» Material for the task:
******************************

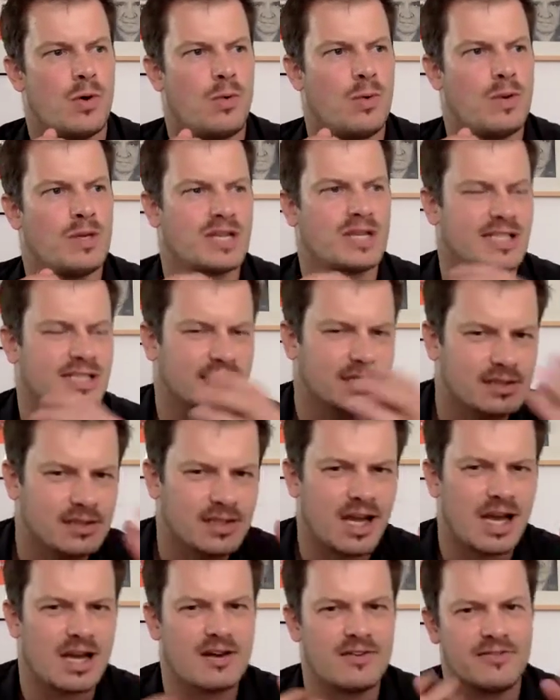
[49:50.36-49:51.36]
which I
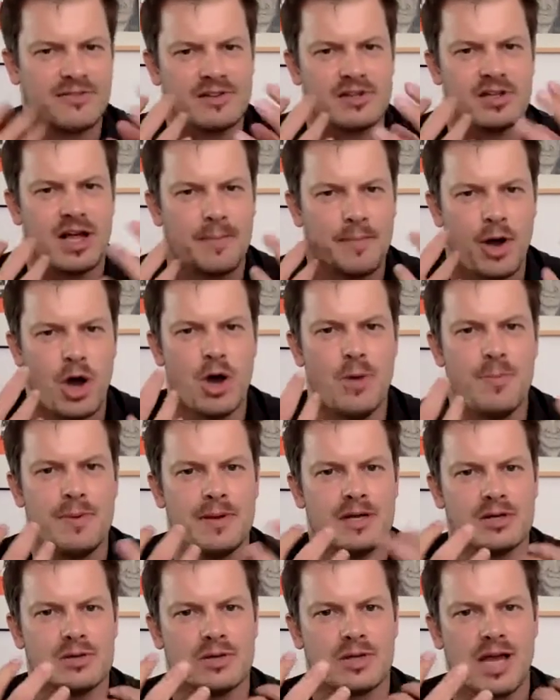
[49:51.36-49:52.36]
still kind of feel, I'm
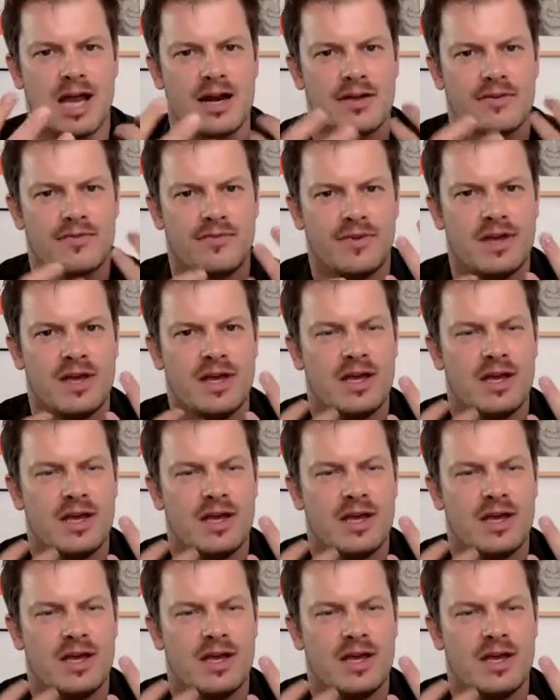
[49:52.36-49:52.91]
hoping it'll kind of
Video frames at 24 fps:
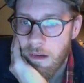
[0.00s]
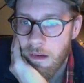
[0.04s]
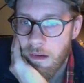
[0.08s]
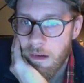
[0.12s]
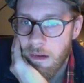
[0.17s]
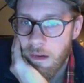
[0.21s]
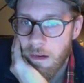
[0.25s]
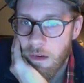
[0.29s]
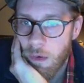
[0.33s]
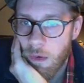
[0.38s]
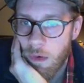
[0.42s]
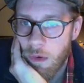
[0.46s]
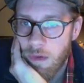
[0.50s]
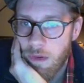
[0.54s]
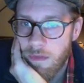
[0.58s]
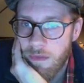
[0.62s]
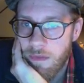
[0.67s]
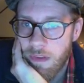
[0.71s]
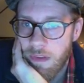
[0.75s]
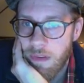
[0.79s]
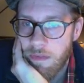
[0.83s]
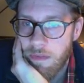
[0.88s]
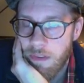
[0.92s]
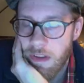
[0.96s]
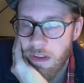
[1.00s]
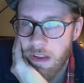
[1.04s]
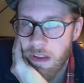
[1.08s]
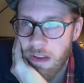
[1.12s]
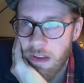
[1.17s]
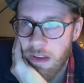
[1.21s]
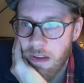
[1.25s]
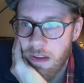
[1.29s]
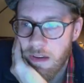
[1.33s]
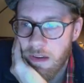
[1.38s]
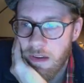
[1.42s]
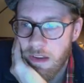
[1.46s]
Your
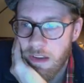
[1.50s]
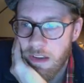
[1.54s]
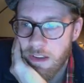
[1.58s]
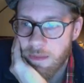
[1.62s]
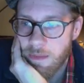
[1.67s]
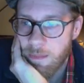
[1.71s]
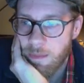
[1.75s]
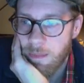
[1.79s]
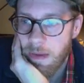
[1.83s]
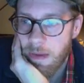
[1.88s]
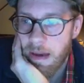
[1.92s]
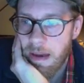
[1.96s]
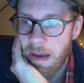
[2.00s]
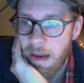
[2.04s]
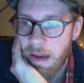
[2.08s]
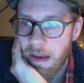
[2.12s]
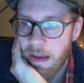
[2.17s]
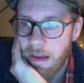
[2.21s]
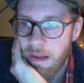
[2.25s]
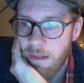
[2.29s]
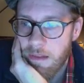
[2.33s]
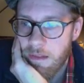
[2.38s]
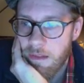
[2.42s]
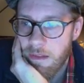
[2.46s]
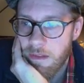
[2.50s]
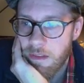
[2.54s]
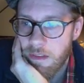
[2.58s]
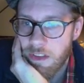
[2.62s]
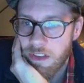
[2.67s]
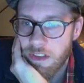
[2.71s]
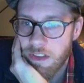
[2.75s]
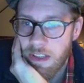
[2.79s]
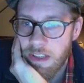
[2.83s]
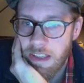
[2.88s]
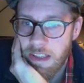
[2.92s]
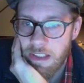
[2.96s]
15 is my
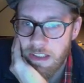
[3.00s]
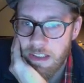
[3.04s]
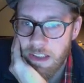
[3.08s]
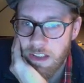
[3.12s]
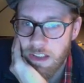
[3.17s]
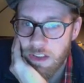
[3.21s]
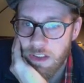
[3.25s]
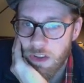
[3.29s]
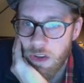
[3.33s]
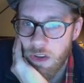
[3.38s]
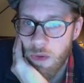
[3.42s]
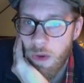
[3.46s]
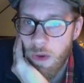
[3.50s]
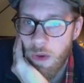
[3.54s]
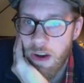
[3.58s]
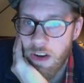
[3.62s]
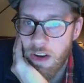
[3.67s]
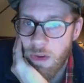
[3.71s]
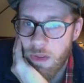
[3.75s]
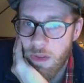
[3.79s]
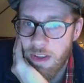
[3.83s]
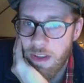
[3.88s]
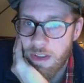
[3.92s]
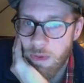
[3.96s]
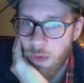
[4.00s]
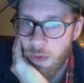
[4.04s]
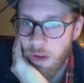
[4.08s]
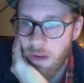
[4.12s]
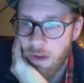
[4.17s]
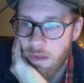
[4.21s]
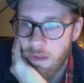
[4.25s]
16. So you want to do this one.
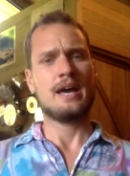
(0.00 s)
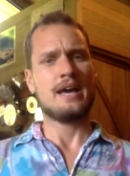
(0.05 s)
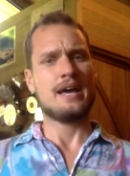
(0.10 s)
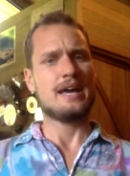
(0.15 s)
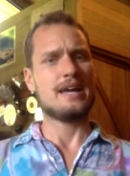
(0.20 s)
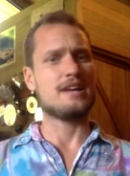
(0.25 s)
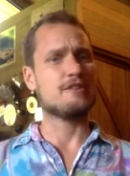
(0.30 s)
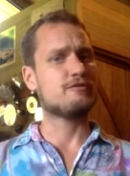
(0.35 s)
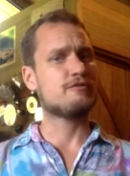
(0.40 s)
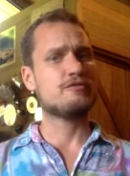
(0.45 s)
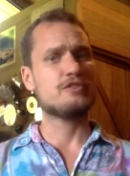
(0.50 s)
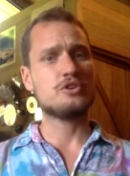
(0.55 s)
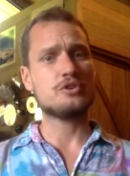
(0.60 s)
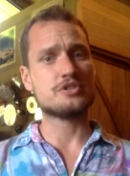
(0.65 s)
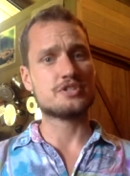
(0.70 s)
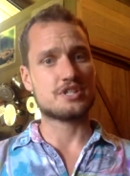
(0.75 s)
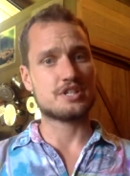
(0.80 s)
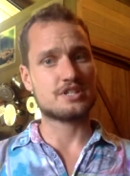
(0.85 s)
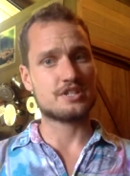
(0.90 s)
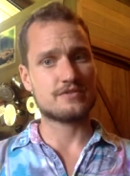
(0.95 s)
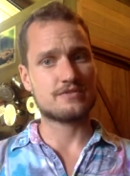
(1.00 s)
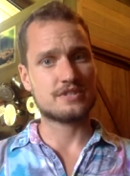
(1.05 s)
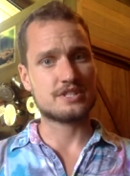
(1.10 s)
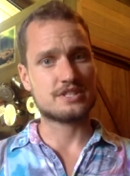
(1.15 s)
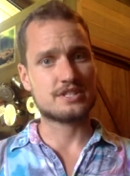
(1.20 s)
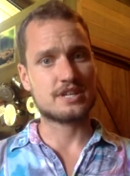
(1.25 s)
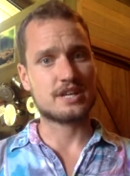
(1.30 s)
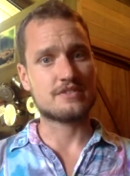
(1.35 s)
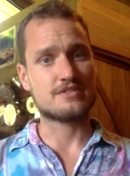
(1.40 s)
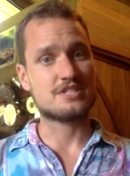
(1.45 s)
And it feels as if it's
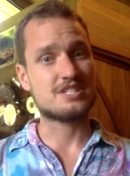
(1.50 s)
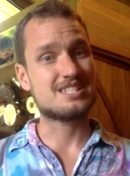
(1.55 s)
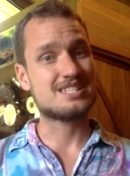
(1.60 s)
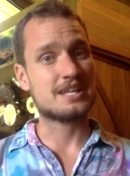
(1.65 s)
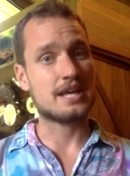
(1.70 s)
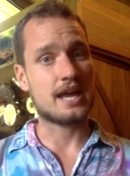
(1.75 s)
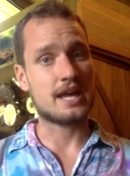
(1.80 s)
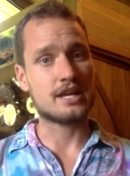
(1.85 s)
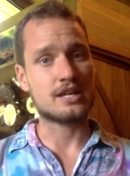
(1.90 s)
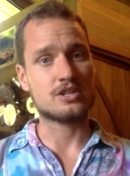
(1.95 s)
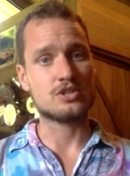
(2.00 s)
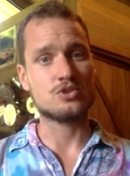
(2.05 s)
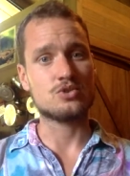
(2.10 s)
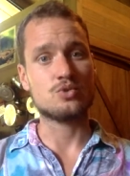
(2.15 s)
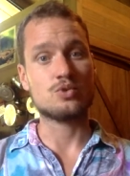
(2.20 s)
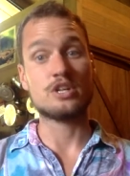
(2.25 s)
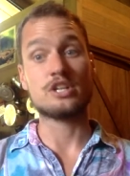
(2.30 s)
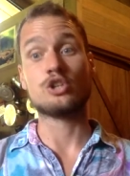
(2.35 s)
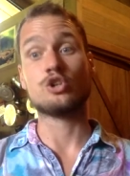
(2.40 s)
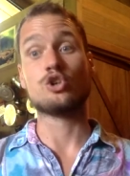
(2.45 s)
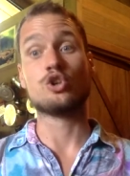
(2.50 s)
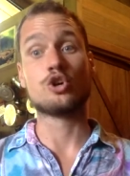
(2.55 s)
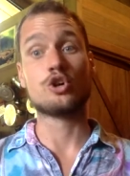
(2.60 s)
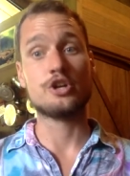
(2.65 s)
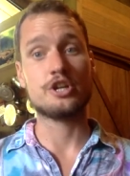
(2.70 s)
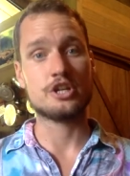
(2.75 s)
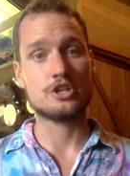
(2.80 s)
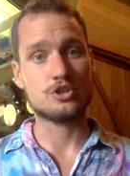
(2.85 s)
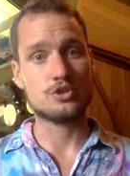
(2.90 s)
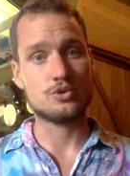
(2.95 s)
kind of scanning you and
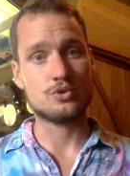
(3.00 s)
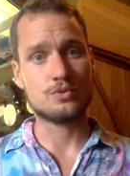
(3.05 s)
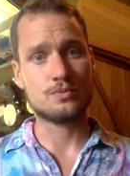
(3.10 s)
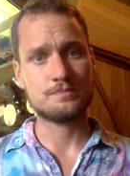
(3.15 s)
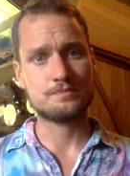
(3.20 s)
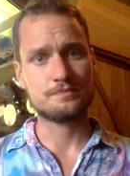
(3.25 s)
learning you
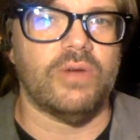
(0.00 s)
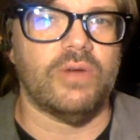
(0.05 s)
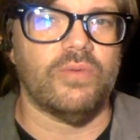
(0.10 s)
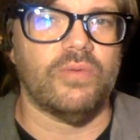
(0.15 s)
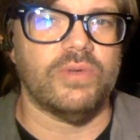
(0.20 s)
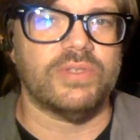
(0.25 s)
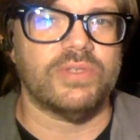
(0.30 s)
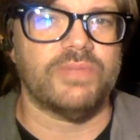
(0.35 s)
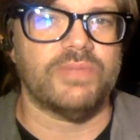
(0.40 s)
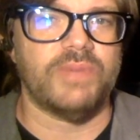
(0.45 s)

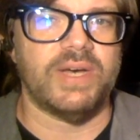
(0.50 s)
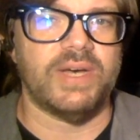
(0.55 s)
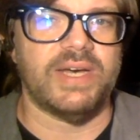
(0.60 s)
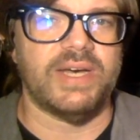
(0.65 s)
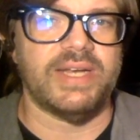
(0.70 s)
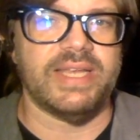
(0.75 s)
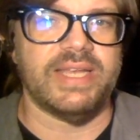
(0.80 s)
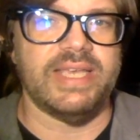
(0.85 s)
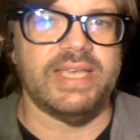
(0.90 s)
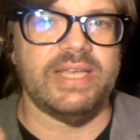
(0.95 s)

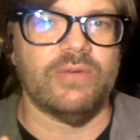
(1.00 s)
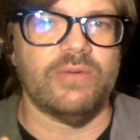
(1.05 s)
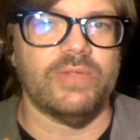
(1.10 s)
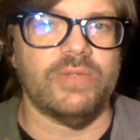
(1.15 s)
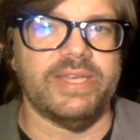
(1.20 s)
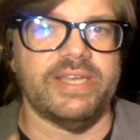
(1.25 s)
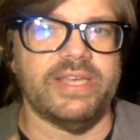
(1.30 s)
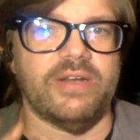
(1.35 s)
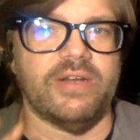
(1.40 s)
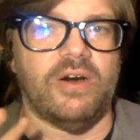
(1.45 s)
respond
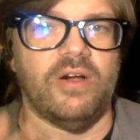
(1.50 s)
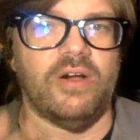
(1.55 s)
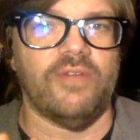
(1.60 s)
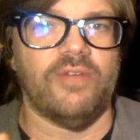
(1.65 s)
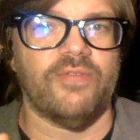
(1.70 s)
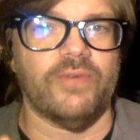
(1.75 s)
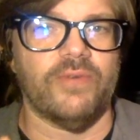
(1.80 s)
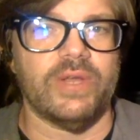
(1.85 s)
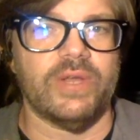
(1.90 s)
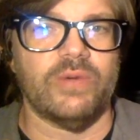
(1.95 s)
equally at all
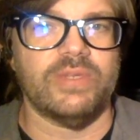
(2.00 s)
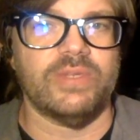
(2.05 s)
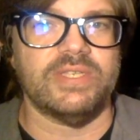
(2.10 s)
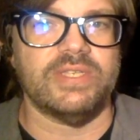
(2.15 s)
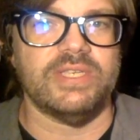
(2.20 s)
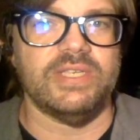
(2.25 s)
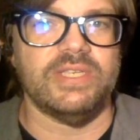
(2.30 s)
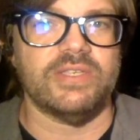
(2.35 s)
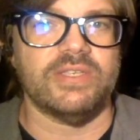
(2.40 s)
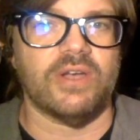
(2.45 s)

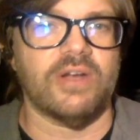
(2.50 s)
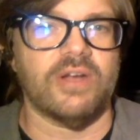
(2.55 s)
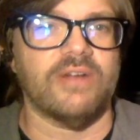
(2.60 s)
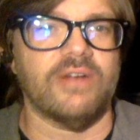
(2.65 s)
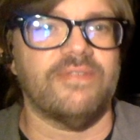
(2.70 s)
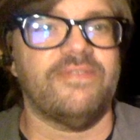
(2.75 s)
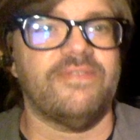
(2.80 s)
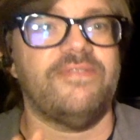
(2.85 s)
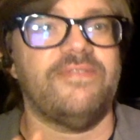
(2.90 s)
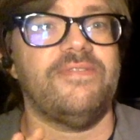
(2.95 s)
frequencies are
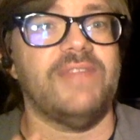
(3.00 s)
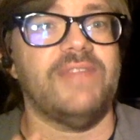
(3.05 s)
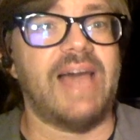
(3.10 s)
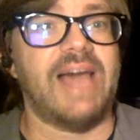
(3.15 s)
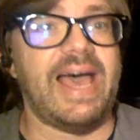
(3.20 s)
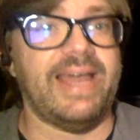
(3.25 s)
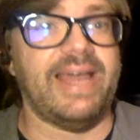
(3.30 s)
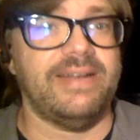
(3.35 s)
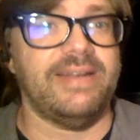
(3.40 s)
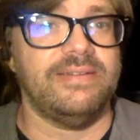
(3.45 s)

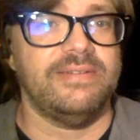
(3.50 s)
flat.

******************************

» To do: Print the material above once more, exactly. No pictures belong in it.

» Exercise answer:
[49:50.36-49:51.36]
which I
[49:51.36-49:52.36]
still kind of feel, I'm
[49:52.36-49:52.91]
hoping it'll kind of
Video frames at 24 fps:
[0.00s]
[0.04s]
[0.08s]
[0.12s]
[0.17s]
[0.21s]
[0.25s]
[0.29s]
[0.33s]
[0.38s]
[0.42s]
[0.46s]
[0.50s]
[0.54s]
[0.58s]
[0.62s]
[0.67s]
[0.71s]
[0.75s]
[0.79s]
[0.83s]
[0.88s]
[0.92s]
[0.96s]
[1.00s]
[1.04s]
[1.08s]
[1.12s]
[1.17s]
[1.21s]
[1.25s]
[1.29s]
[1.33s]
[1.38s]
[1.42s]
[1.46s]
Your
[1.50s]
[1.54s]
[1.58s]
[1.62s]
[1.67s]
[1.71s]
[1.75s]
[1.79s]
[1.83s]
[1.88s]
[1.92s]
[1.96s]
[2.00s]
[2.04s]
[2.08s]
[2.12s]
[2.17s]
[2.21s]
[2.25s]
[2.29s]
[2.33s]
[2.38s]
[2.42s]
[2.46s]
[2.50s]
[2.54s]
[2.58s]
[2.62s]
[2.67s]
[2.71s]
[2.75s]
[2.79s]
[2.83s]
[2.88s]
[2.92s]
[2.96s]
15 is my
[3.00s]
[3.04s]
[3.08s]
[3.12s]
[3.17s]
[3.21s]
[3.25s]
[3.29s]
[3.33s]
[3.38s]
[3.42s]
[3.46s]
[3.50s]
[3.54s]
[3.58s]
[3.62s]
[3.67s]
[3.71s]
[3.75s]
[3.79s]
[3.83s]
[3.88s]
[3.92s]
[3.96s]
[4.00s]
[4.04s]
[4.08s]
[4.12s]
[4.17s]
[4.21s]
[4.25s]
16. So you want to do this one.
(0.00 s)
(0.05 s)
(0.10 s)
(0.15 s)
(0.20 s)
(0.25 s)
(0.30 s)
(0.35 s)
(0.40 s)
(0.45 s)
(0.50 s)
(0.55 s)
(0.60 s)
(0.65 s)
(0.70 s)
(0.75 s)
(0.80 s)
(0.85 s)
(0.90 s)
(0.95 s)
(1.00 s)
(1.05 s)
(1.10 s)
(1.15 s)
(1.20 s)
(1.25 s)
(1.30 s)
(1.35 s)
(1.40 s)
(1.45 s)
And it feels as if it's
(1.50 s)
(1.55 s)
(1.60 s)
(1.65 s)
(1.70 s)
(1.75 s)
(1.80 s)
(1.85 s)
(1.90 s)
(1.95 s)
(2.00 s)
(2.05 s)
(2.10 s)
(2.15 s)
(2.20 s)
(2.25 s)
(2.30 s)
(2.35 s)
(2.40 s)
(2.45 s)
(2.50 s)
(2.55 s)
(2.60 s)
(2.65 s)
(2.70 s)
(2.75 s)
(2.80 s)
(2.85 s)
(2.90 s)
(2.95 s)
kind of scanning you and
(3.00 s)
(3.05 s)
(3.10 s)
(3.15 s)
(3.20 s)
(3.25 s)
learning you
(0.00 s)
(0.05 s)
(0.10 s)
(0.15 s)
(0.20 s)
(0.25 s)
(0.30 s)
(0.35 s)
(0.40 s)
(0.45 s)

(0.50 s)
(0.55 s)
(0.60 s)
(0.65 s)
(0.70 s)
(0.75 s)
(0.80 s)
(0.85 s)
(0.90 s)
(0.95 s)

(1.00 s)
(1.05 s)
(1.10 s)
(1.15 s)
(1.20 s)
(1.25 s)
(1.30 s)
(1.35 s)
(1.40 s)
(1.45 s)
respond
(1.50 s)
(1.55 s)
(1.60 s)
(1.65 s)
(1.70 s)
(1.75 s)
(1.80 s)
(1.85 s)
(1.90 s)
(1.95 s)
equally at all
(2.00 s)
(2.05 s)
(2.10 s)
(2.15 s)
(2.20 s)
(2.25 s)
(2.30 s)
(2.35 s)
(2.40 s)
(2.45 s)

(2.50 s)
(2.55 s)
(2.60 s)
(2.65 s)
(2.70 s)
(2.75 s)
(2.80 s)
(2.85 s)
(2.90 s)
(2.95 s)
frequencies are
(3.00 s)
(3.05 s)
(3.10 s)
(3.15 s)
(3.20 s)
(3.25 s)
(3.30 s)
(3.35 s)
(3.40 s)
(3.45 s)

(3.50 s)
flat.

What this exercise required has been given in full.